Философия конструировала свою собственную действительность действительность совершенную, гармоничную, но., сугубо идеальную, замкнутую в области духа. Рядом с глиняными хижинами она воздвигала воздушные замки. Философия отрывала сознание от бытия, придавала сознанию самоцельное значение, пыталась в области сознания и средствами сознания решить те самые проблемы, которые возникают в практической жизни, но якобы не поддаются практическому решению, поскольку бытие мыслится объективно закостенелым, качественно завершенным.
Философия, правда, постоянно стремилась пробиться обратно к практике, тосковала по живой действительности:
поселялась в бочках, воспитывала царских наследников, создавала общественные утопии, участвовала в политических интригах, разжигала идеологические споры. Эти попытки были особенно сильными и вдохновенными в периоды социального обновления - на заре цивилизации, на заре средневековья, на заре Нового времени.

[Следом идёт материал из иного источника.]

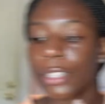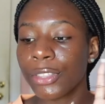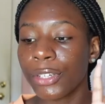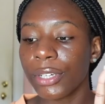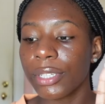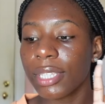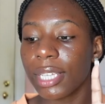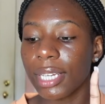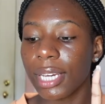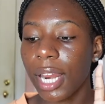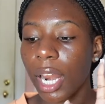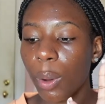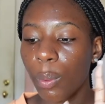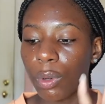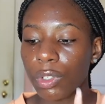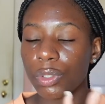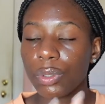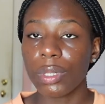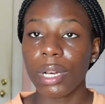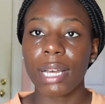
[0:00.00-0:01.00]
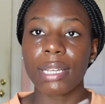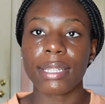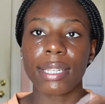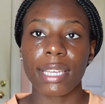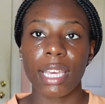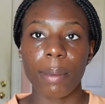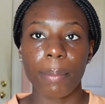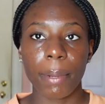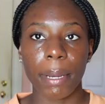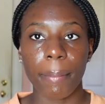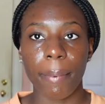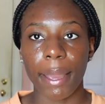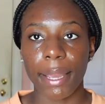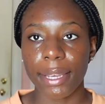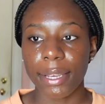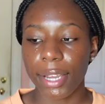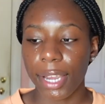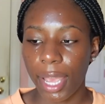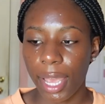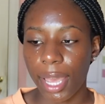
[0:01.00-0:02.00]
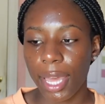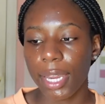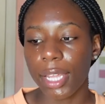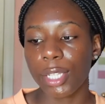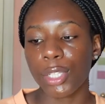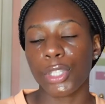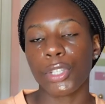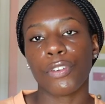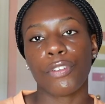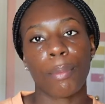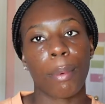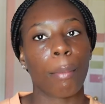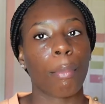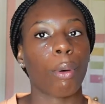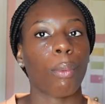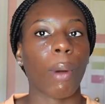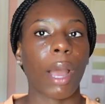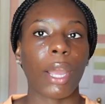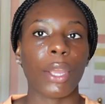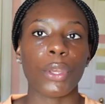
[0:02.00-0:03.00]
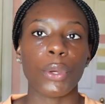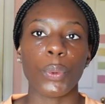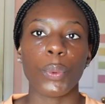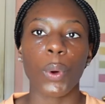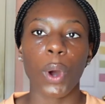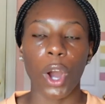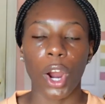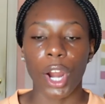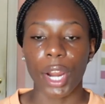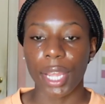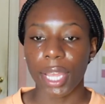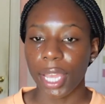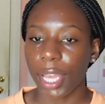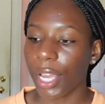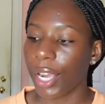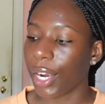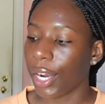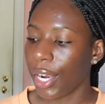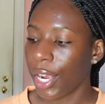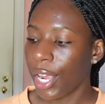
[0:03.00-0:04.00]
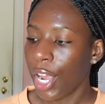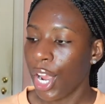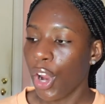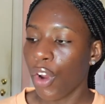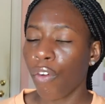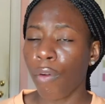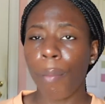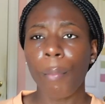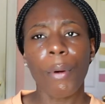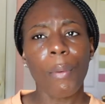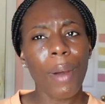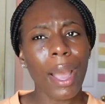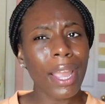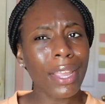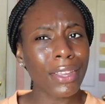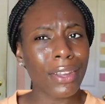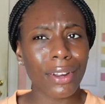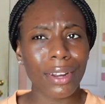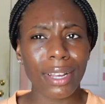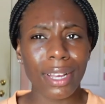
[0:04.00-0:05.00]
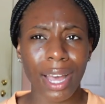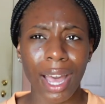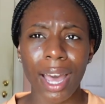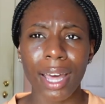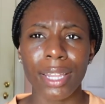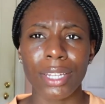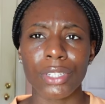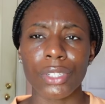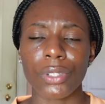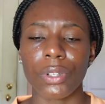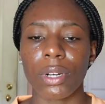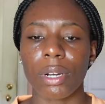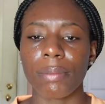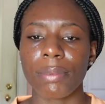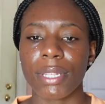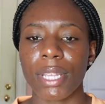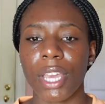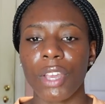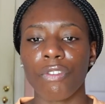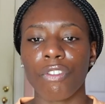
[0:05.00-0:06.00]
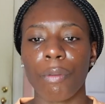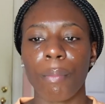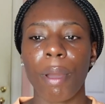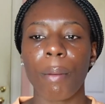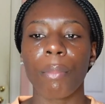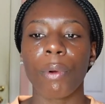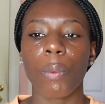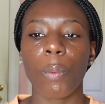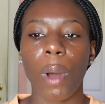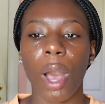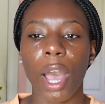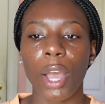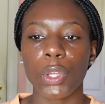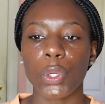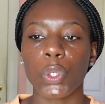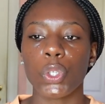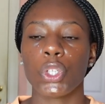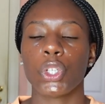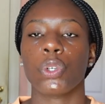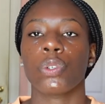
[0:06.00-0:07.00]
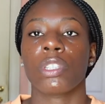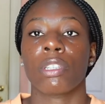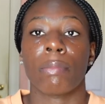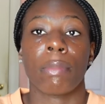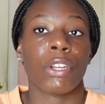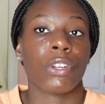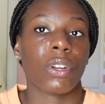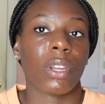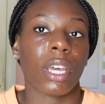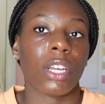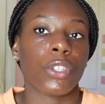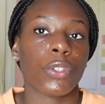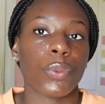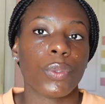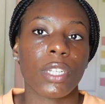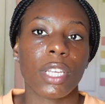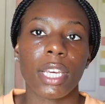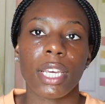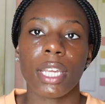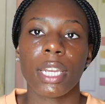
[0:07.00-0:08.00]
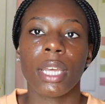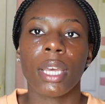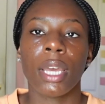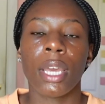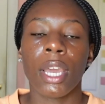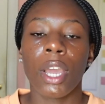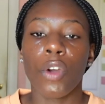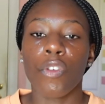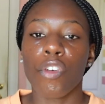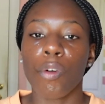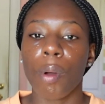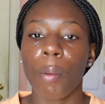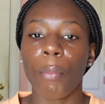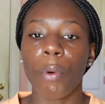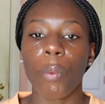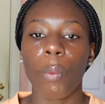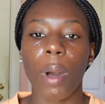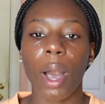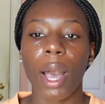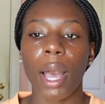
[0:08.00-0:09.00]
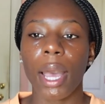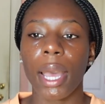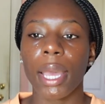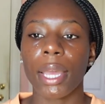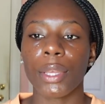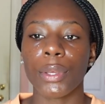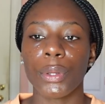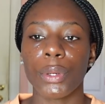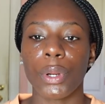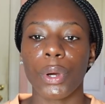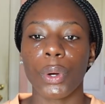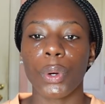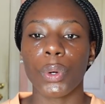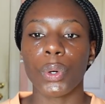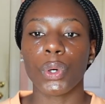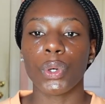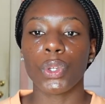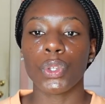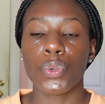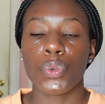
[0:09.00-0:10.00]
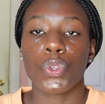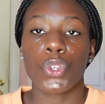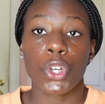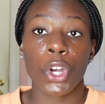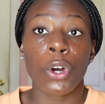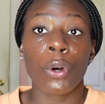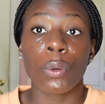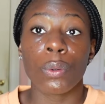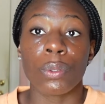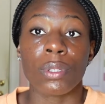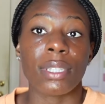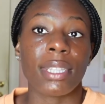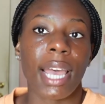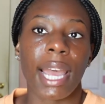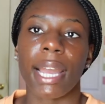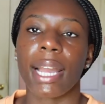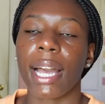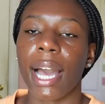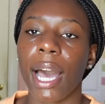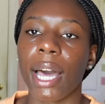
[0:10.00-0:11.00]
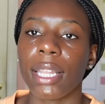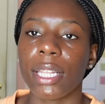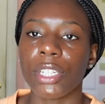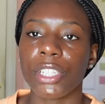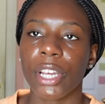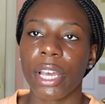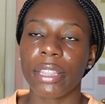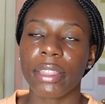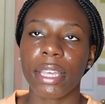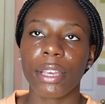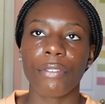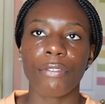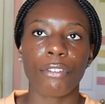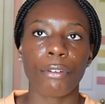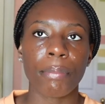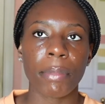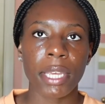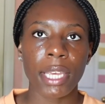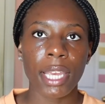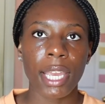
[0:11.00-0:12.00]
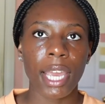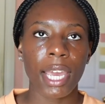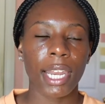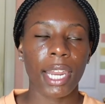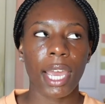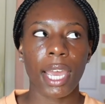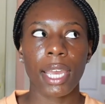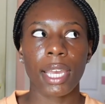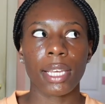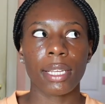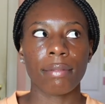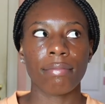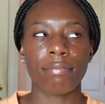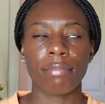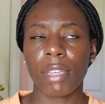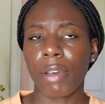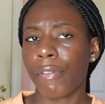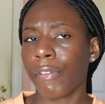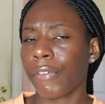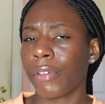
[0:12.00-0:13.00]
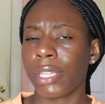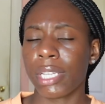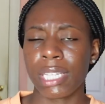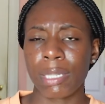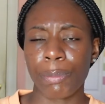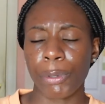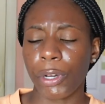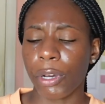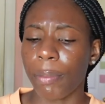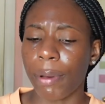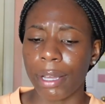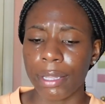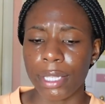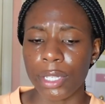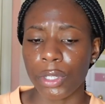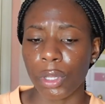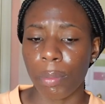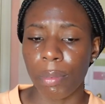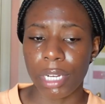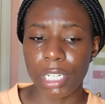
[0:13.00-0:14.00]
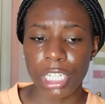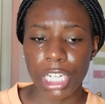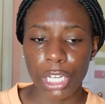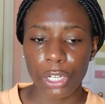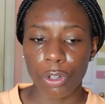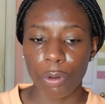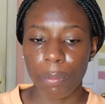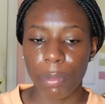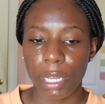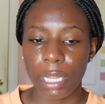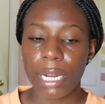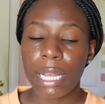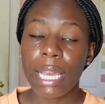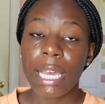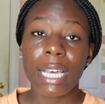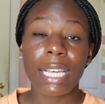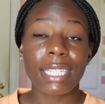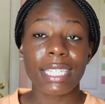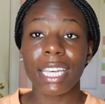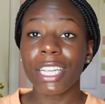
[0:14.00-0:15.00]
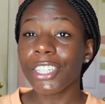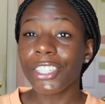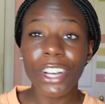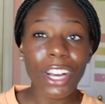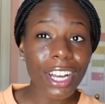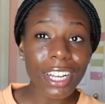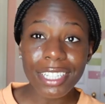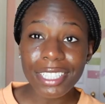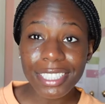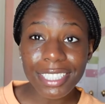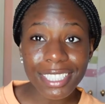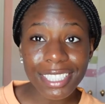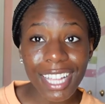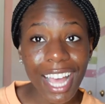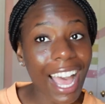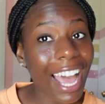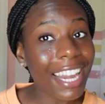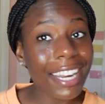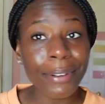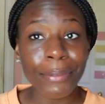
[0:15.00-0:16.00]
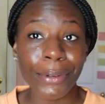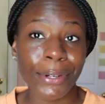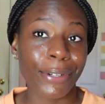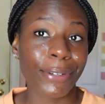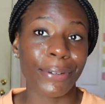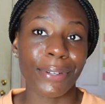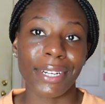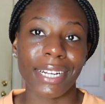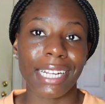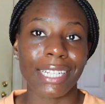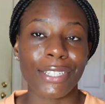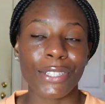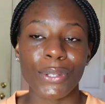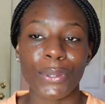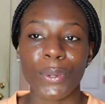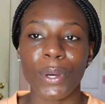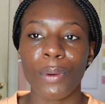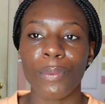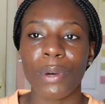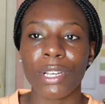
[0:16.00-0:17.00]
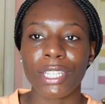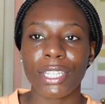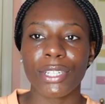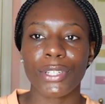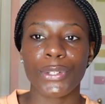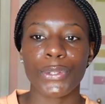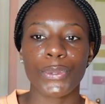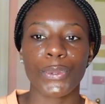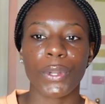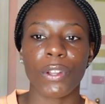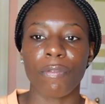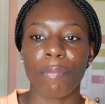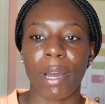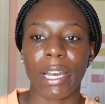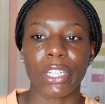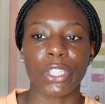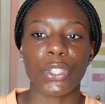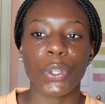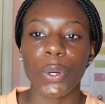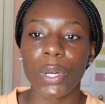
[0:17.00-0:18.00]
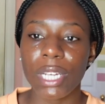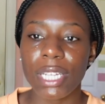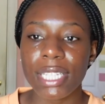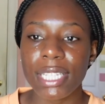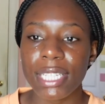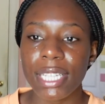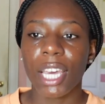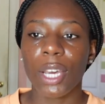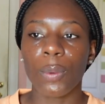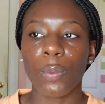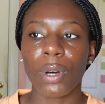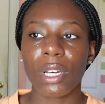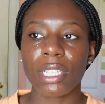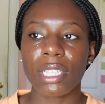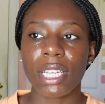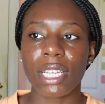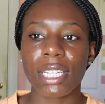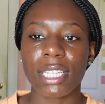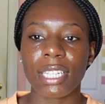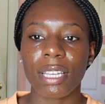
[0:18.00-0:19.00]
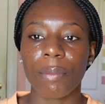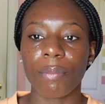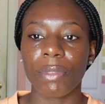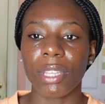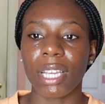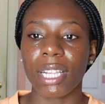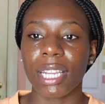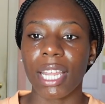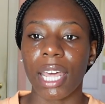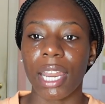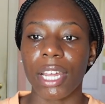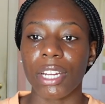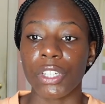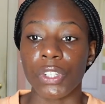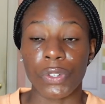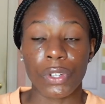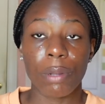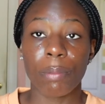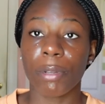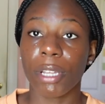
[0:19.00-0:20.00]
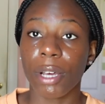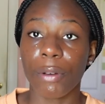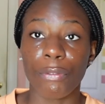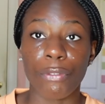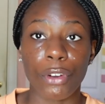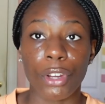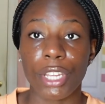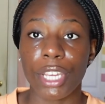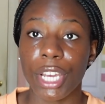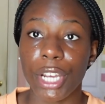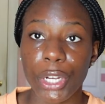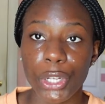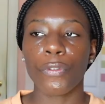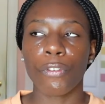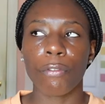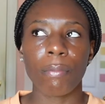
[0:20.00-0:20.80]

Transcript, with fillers: third thing that I want you guys to keep in the back of your head is to remember why you are here. Remember why you're in college, you know what I'm saying? Remember why you chose the major that you did. Remember why, you know, you chose that college. I think for me, and I never really spoke about this on my channel, but St. John's, I didn't want to go to that school. It wasn't a school of my choice. It wasn't something that I dreamed of for years. For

Но она при этом хотела не столько подключиться к ходу исторического процесса, сколько совершить насилие над ним, все искала возможности и случая, когда люди вдруг сделаются философами и будут находить удовлетворение не в своих мирских делах, а в духовном опыте.
Потому-то этика оставалась для нее основным, чтобы не сказать единственным, каналом выхода в область практической жизни.
Философия уводила людей в царство сознания, обещая там то самое блаженство, которого они лишены в реальном мире. Она примиряла людей с несовершенным, часто ненавистным миром, учила их путем духовной медитации снимать груз материальных тяжестей. Наиболее ярко такая ориентация обнаружилась в этике доброй воли, стоической традиции, в теориях, согласно которым прогресс познания является одновременно формой нравственного очищения.
Философия, которая различным образом объясняла мир, философия созерцания, имеет, следовательно, не только свою онтологию, но и свою этику. Эта этика, рассмотренная в ее самой общей сущности, есть этика смирения, покорности перед миром, капитуляции перед необходимостью, даже если она, эта необходимость, абсолютно неприемлема, этика духовной самососредоточенности, являющейся оборотной стороной социальной беспомощности, практического бессилия.
Марксистская философия рассматривает действительность не только в форме объекта, но и субъективно, как человеческую чувственную деятельность, общественную практику; она видит в ней реальность, которая не завершена в принципиальном, качественном смысле, а находится в становлении, развивается и достраивается общественным человеком. Она по существу своему критична, ибо полагает, что бытие, став общественным бытием, творит самое себя через сознательную деятельность людей. "...Достойно гибели все то, что существует" (1, 21, 275), и может существовать все то, что достойно. Марксистская философия не воспаряет над действительностью, она мыслит себя включенной в саму изменяющуюся действительность как ее голос, теоретическое обоснование и оправдание деятельности по ее изменению. Столкнувшись с ограниченностью, бесчеловечностью социального бытия, она не отворачивается, не убегает от него, так как само это бытие поддается обновлению, содержит в себе возможности гармонического возвышения. Отсюда - необходимость миропреобразующего, активного, деятельного отношения к миру. Марксистская философия, таким образом, конкретизируя понятие бытия как общественного бытия, общественно-исторической практики, находящейся в бесконечном процессе становления, теоретически обосновывает перспективу гуманистического, соответствующего человеческим целям и стремлениям преобразования этого бытия. Она соответственно заключает в себе особую этику - этику борьбы, революционного действия, реального гуманизма.